The royal family has always relied on the backing of clerics to remain in power and it prides itself on being the protector of Islam’s holiest sites. The King’s removal of an influential cleric was a bold action given current circumstances. Within the walls of the KAUST complex, Saudi women already enjoy unprecedented freedom [“In Saudi Arabia, a Campus Built as a ‘Beacon of Tolerance,’ by Sudarsan Raghavan, Washington Post, 9 October 2009].

“On this gleaming high-tech campus edged by the Red Sea, May Qurashi crossed a barrier the other day. She played a game on PlayStation with some male fellow students. Her best friend, Sarah al-Aqeel, is also reaching for the forbidden. She’s getting her driver’s license. Under Saudi Arabia’s strict constraints, Saudi women like Qurashi and Aqeel may neither mingle with men nor drive. But at King Abdullah University of Science and Technology … men and women take classes together.
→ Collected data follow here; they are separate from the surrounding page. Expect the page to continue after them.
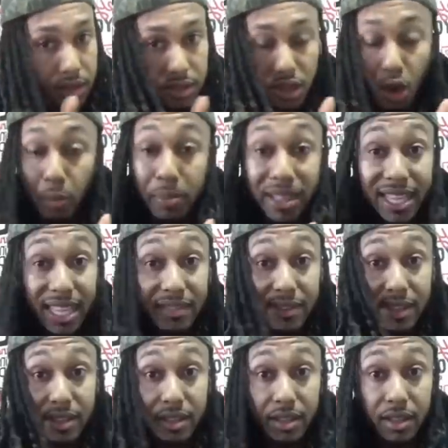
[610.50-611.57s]
Don't believe
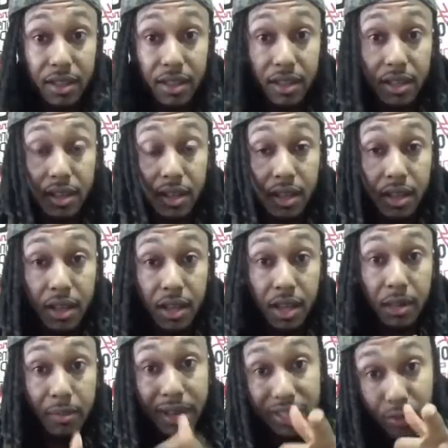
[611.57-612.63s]
it.
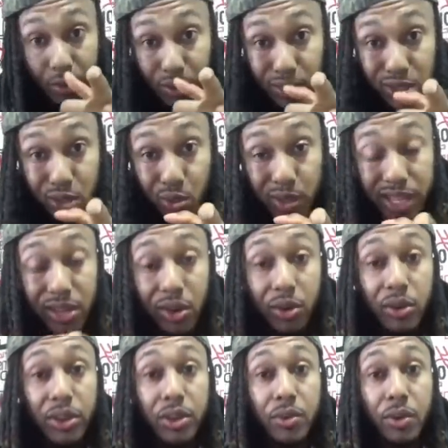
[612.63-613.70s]
Because when you truly know
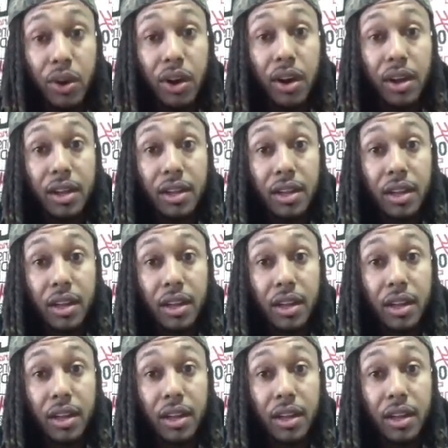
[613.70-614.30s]
who you are,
Women are not required to wear traditional black head-to-toe abayas or veil their faces — and they can get behind a steering wheel.”

In his inaugural speech, the King “declared that ‘faith and science cannot compete except in unhealthy souls’ and that ‘scientific centers that embrace all peoples are the first lines of defense against extremists.’ He said he hoped the university, known as KAUST, would become ‘a beacon of tolerance.'” The first chapters of this story are just being written. The developments of the past couple of weeks may someday be pointed to as the turning point in Saudi Arabia’s future. If KAUST is an example of that future, it could be a bright one indeed.